I’ve finally mastered the art of mommyhood!….well not exactly, but I am certainly feeling a lot more confident.
The little miss and I are starting to establish a routine and I can now say I’m comfortable in my role as a mother. I don’t second guess my decisions near as much, I’ve ditched the judgemental mindset, and I have realized my love for everything child related. Not only do I feel excited for what’s to come with my own little one I find myself wanting to learn more and help other families, specifically moms.
It’s this love of being a parent that has led me to join a handful of mommy groups and multiple online communities. Overall these groups have provided a sense of camaraderie and a great source for support. However not all interactions are positive, whether they be in person or from behind a keyboard. It has come to my attention (repeatedly I might add) that judgement, ridicule, lack of compassion, and blatant disregard for respect are becoming more common things among mothers. This makes me sad in so many ways.
I call these the mommy wars.
We as mothers have one of the most difficult jobs in the entire world as far as I’m concerned. We have to make decisions that will break our hearts, make us second guess ourselves, put us in the doghouse with our children, spouse, friends, or family, and most importantly will shape our children’s’ future. So knowing we carry this tremendous responsibility, how it that we feel we have the right to condemn others for making these decisions to the best of their abilities?
Whether it’s breastfeeding vs. formula, cloth diapers vs. disposable, when we introduce solids, vegetarian/vegan vs. eating meat, immunizations, teething necklaces, co-sleeping, sleeping in a crib, discipline, natural/organic products, or the way we give birth, there always seems to be a battle to fight.

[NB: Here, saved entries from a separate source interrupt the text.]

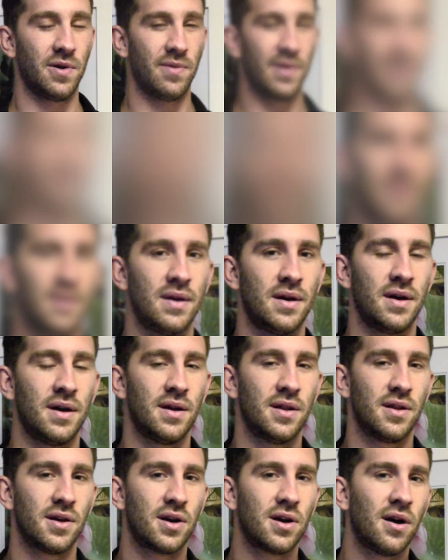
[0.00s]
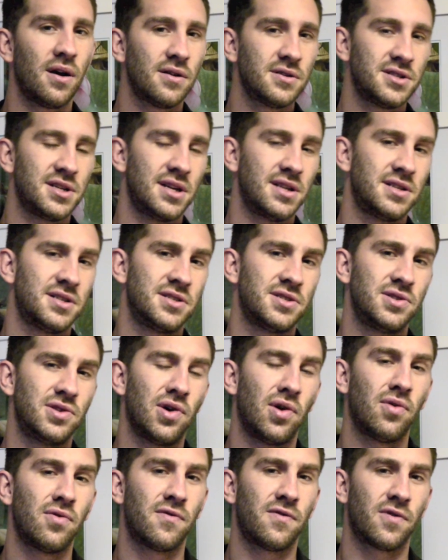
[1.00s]
you're raising. The college age is
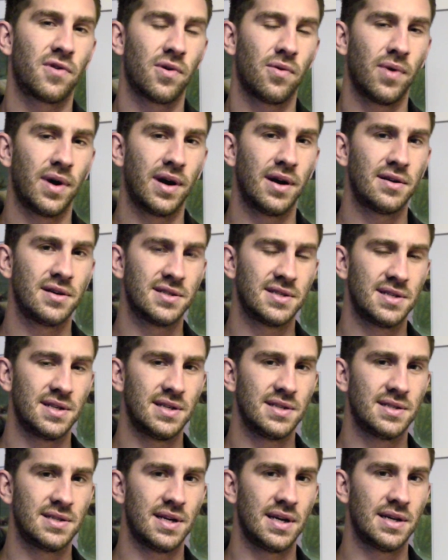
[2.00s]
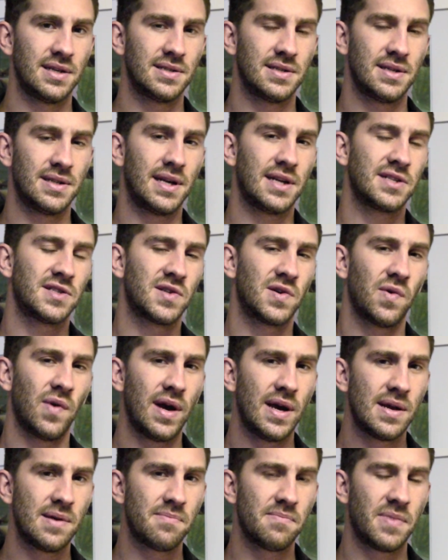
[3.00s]
known for awareness these days, and that's
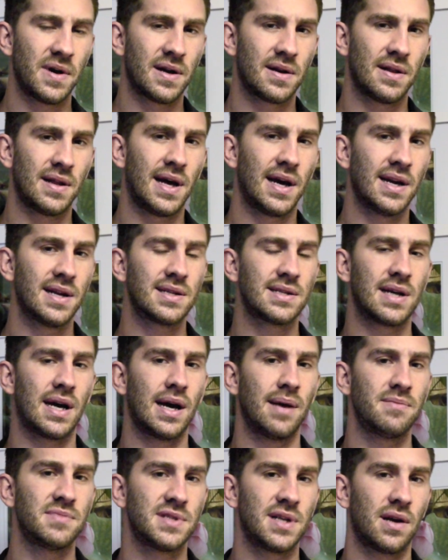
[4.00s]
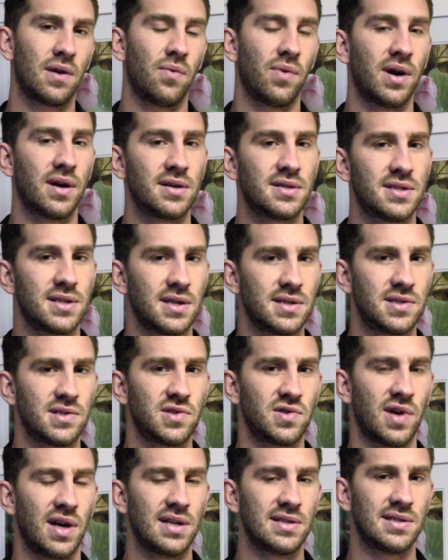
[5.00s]
great, but a lot of times that awareness
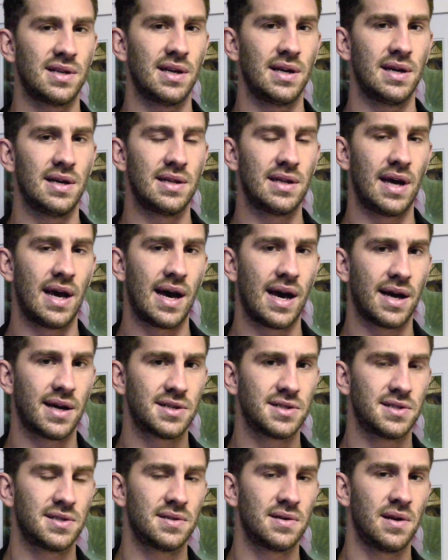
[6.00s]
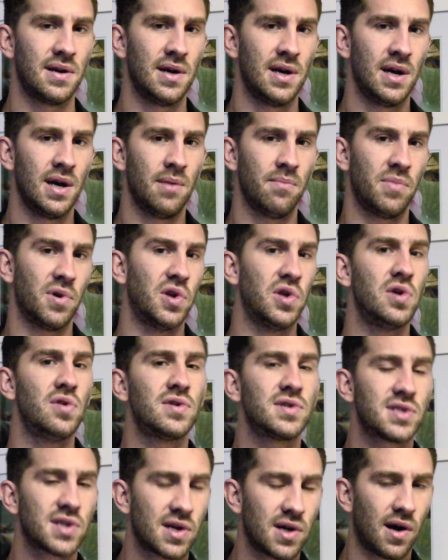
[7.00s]
doesn't translate into action. But
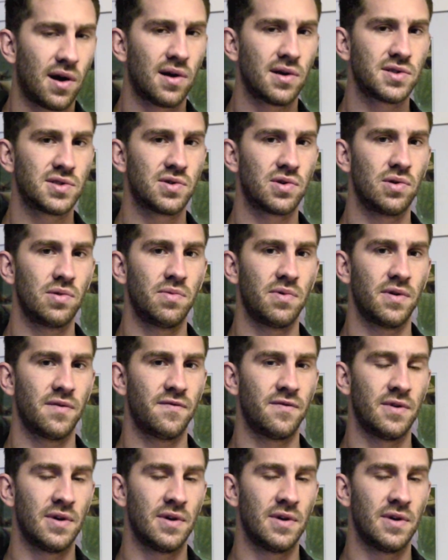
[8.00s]
you as a college group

Now on top of being our own biggest critic and the stress of making these decisions, we are forced to defend them! Come on ladies, seriously? I firmly believe that we, more than anyone else, should be supporting each other. I mean no offence but men just don’t understand women, especially moms, and women who are not mothers don’t fully understand some of the things that come with being a parent. (Not to discredit anyone who is not a mother by any means. Life if difficult in other ways, I know.) Only we know first hand what it’s like, and even though we don’t all go through the exact same things we still know how difficult (yet rewarding) it really is.
So I’m challenging every mother who reads this to stop yourself when you’re about to scorn another for her decisions (mentally or out loud.) Maybe what she’s doing isn’t your cup of tea, but it’s not your cup of tea to swallow. You don’t know what led her to make these decisions, but I’m sure you can recall all the choices you were once given and making your own.
I think it’s time we show a little more compassion and empathy towards one another. This beautiful thing called motherhood has been gifted to us. We should be spending it learning, laughing, teaching, and loving as much as humanly possible.
Let’s kick this negativity.
Let’s help each other be the best women we can be; for ourselves, for each other, and for our children.